Chef d’œuvre méconnu, Le prêteur sur gages (The Pawnbroker) est à redécouvrir d’urgence. Rod Steiger y livre une composition absolument bouleversante d’homme traumatisé. Bouleversant.
Synopsis : Un rescapé des camps de concentration nazis devenu propriétaire d’un magasin de prêt sur gage doit à la fois affronter les cauchemars de son passé et l’environnement hostile du ghetto new-yorkais dans lequel il vit.
Le prêteur sur gages et ses démêlés avec la censure américaine
Critique : Depuis l’imposant succès rencontré par son premier long-métrage Douze hommes en colère (1957), le réalisateur Sidney Lumet n’a eu de cesse d’adapter des œuvres littéraires ou théâtrales dont les thématiques sont clairement progressistes. Si son premier essai était un magnifique plaidoyer contre la peine de mort, il a ensuite enchaîné avec de nombreux films humanistes cherchant à dénoncer toute forme d’intolérance.
En adaptant en 1964 le roman d’Edward Lewis Wallant intitulé Le prêteur sur gages, Lumet va faire face à plusieurs défis qui l’ont amené devant la commission de censure, alors encore très vigilante. Non seulement le réalisateur évoque dans son film les camps de concentration, avec notamment quelques reconstitutions promptes à choquer, mais il en profite également pour décrire avec précision les quartiers populaires de New York, avec ses divisions raciales et ses communautés rongées par un racisme ordinaire. De plus, le cinéaste ose montrer à l’écran la poitrine dénudée d’une actrice, qui plus est de couleur. Autant d’éléments qui ont valu au long-métrage de comparaître devant la commission de censure, pour en ressortir vainqueur.
Une œuvre audacieuse, inspirée par la nouvelle vague française
Ayant donc ouvert une brèche dans la censure américaine, Le prêteur sur gages marque définitivement le spectateur par de nombreuses audaces stylistiques, parmi lesquelles on compte une description quasiment documentaire du New York des années 60 avec une confrontation constante entre les Latinos, les Noirs et les Juifs. Les dialogues épicés auraient d’ailleurs bien du mal à être acceptés de nos jours, même s’ils ne font que dénoncer un racisme quotidien absolument terrifiant.
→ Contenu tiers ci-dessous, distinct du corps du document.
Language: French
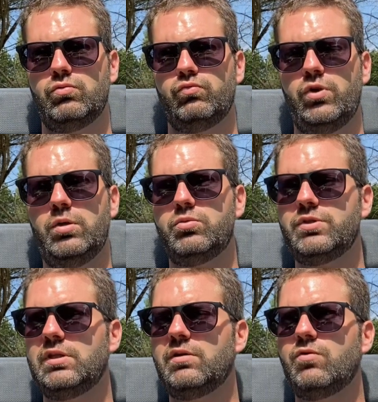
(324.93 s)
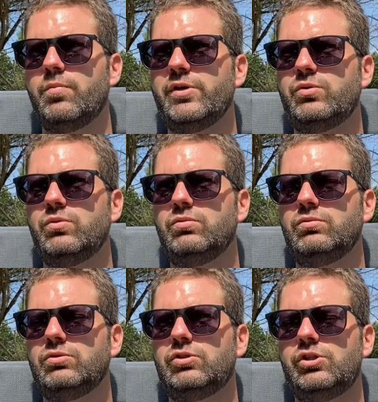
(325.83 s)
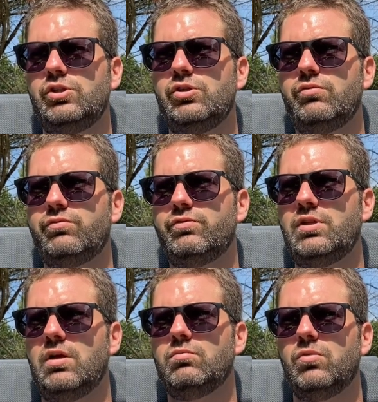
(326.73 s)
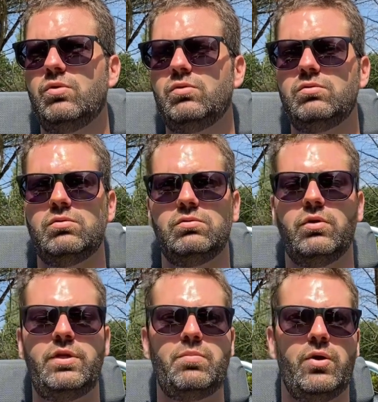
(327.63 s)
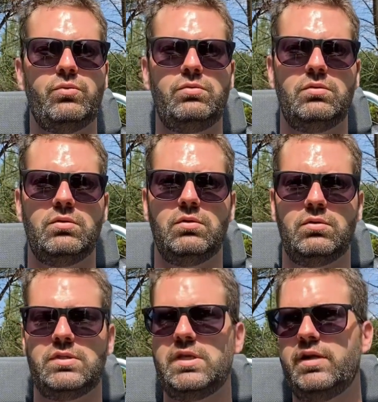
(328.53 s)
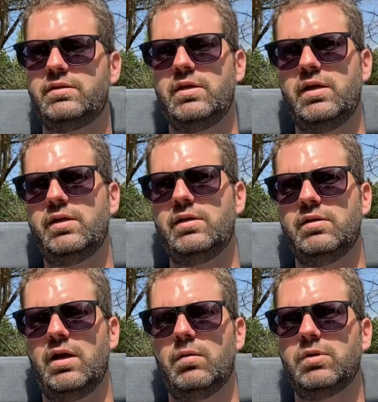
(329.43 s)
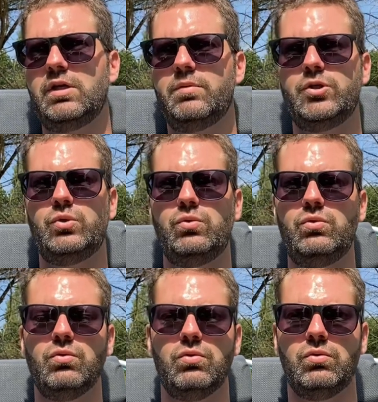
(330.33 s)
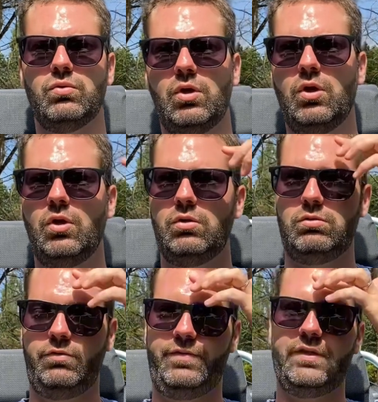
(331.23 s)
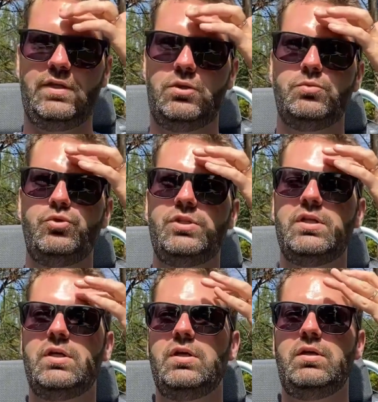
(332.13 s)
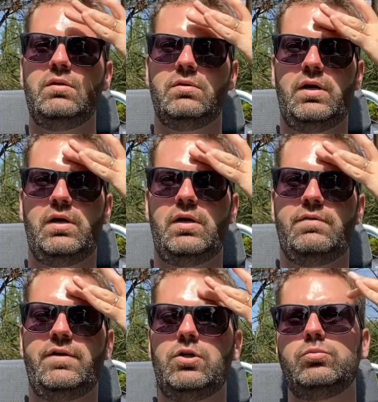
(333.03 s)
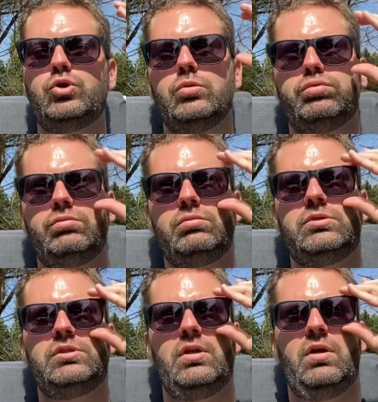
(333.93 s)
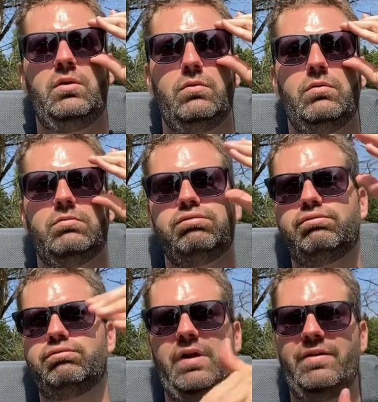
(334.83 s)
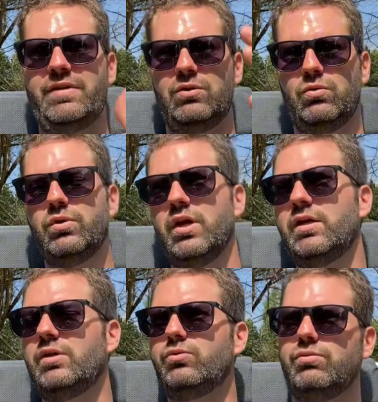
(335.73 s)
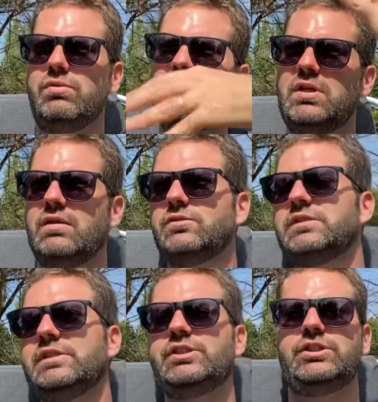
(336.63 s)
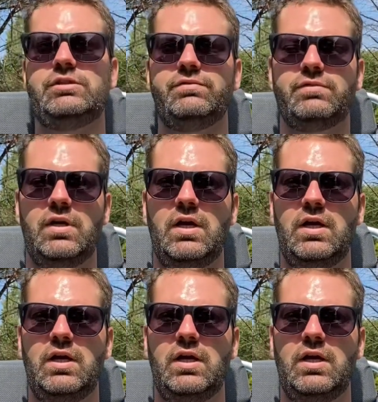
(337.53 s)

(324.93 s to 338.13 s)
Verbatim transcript: voilà pour cette information qui finalement euh, n'en est pas une. Euh, CATL a pris l'habitude euh, de faire des communiqués à la va comme je te pousse et avec aucun calcul et qui avance des chiffres.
L’autre point fort vient d’un montage psychédélique qui vient parasiter certaines scènes traditionnelles pour signifier la contamination du réel par les souvenirs des camps du personnage principal. Ces brusques moments de violence deviennent de plus en plus fréquents au fil de la projection, signifiant le retour du refoulé chez cet être totalement replié sur lui-même et qui s’est réfugié dans le culte de l’argent afin de ne pas être confronté en permanence à son passé douloureux. Ces audaces s’inspirent fortement du cinéma européen et notamment de la nouvelle vague française menée par Godard. Il faut donc saluer le travail remarquable du directeur de la photographie Boris Kaufman (frère du célèbre Dziga Vertov), du monteur Ralph Rosenblum et du musicien de jazz Quincy Jones, dont la musique s’accorde parfaitement aux images.
Rod Steiger au sommet de son talent d’incarnation
La grande force du film est de ne pas avoir fait du personnage principal un homme sympathique que l’on prendrait facilement en pitié. Dur, intransigeant et parfois odieux avec autrui, cet homme irrémédiablement détruit n’est finalement qu’un mort vivant, un survivant qui ne souhaite que disparaître et retrouver les siens. Dans ce rôle difficile, Rod Steiger est tout bonnement magistral. Il parvient à faire ressentir en un regard toute la douleur de ce personnage détruit de l’intérieur, qui n’apporte que du malheur autour de lui.
Réalisé avec maestria par un cinéaste en pleine possession de ses moyens, Le prêteur sur gages est un film difficile, inconfortable et qui sait provoquer le malaise. Il glana à l’époque quelques prix dont l’Ours d’argent pour Rod Steiger et une nomination à l’Oscar pour le formidable comédien, mais ne fut pas un succès commercial, à tel point qu’il a mis quatre ans à sortir dans les salles françaises avant de disparaître inexorablement des mémoires. Sa reprise le 9 juillet 2014 a permis aux cinéphiles de redécouvrir cette œuvre oubliée en salles.
Depuis, l’éditeur Potemkine, au catalogue si exigeant, a distribué un DVD et un blu-ray dont la copie restaurée est tout bonnement magnifique. La galette est d’ailleurs accompagnée de suppléments intéressants signés Nicolas Saada et Jean-Michel Frodon. Ce dernier revient notamment avec beaucoup de pertinence sur les rapports complexes entre cinéma et Shoah dans les années 50 et 60.